-- PROVIDED DATA follows --
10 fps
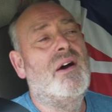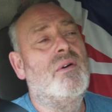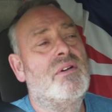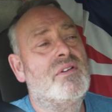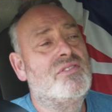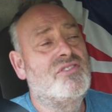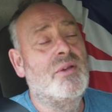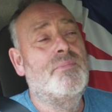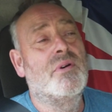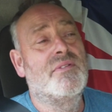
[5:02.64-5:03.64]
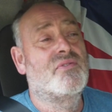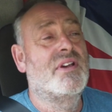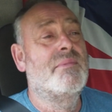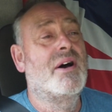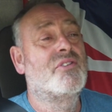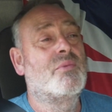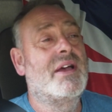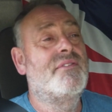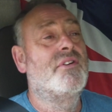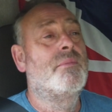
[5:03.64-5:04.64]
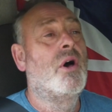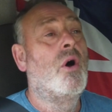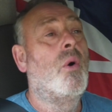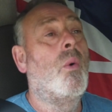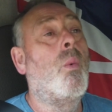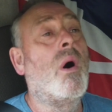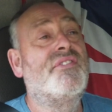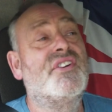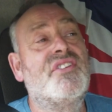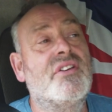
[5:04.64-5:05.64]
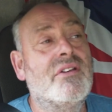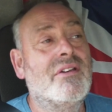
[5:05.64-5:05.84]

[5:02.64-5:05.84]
now 2.3 miles away from Wofford.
-- PROVIDED DATA concluded --
YOUR OBJECTIVE >>
The response must match the listing exactly, except that pictures are removed.

YOUR RESPONSE >>
10 fps
[5:02.64-5:03.64]
[5:03.64-5:04.64]
[5:04.64-5:05.64]
[5:05.64-5:05.84]

[5:02.64-5:05.84]
now 2.3 miles away from Wofford.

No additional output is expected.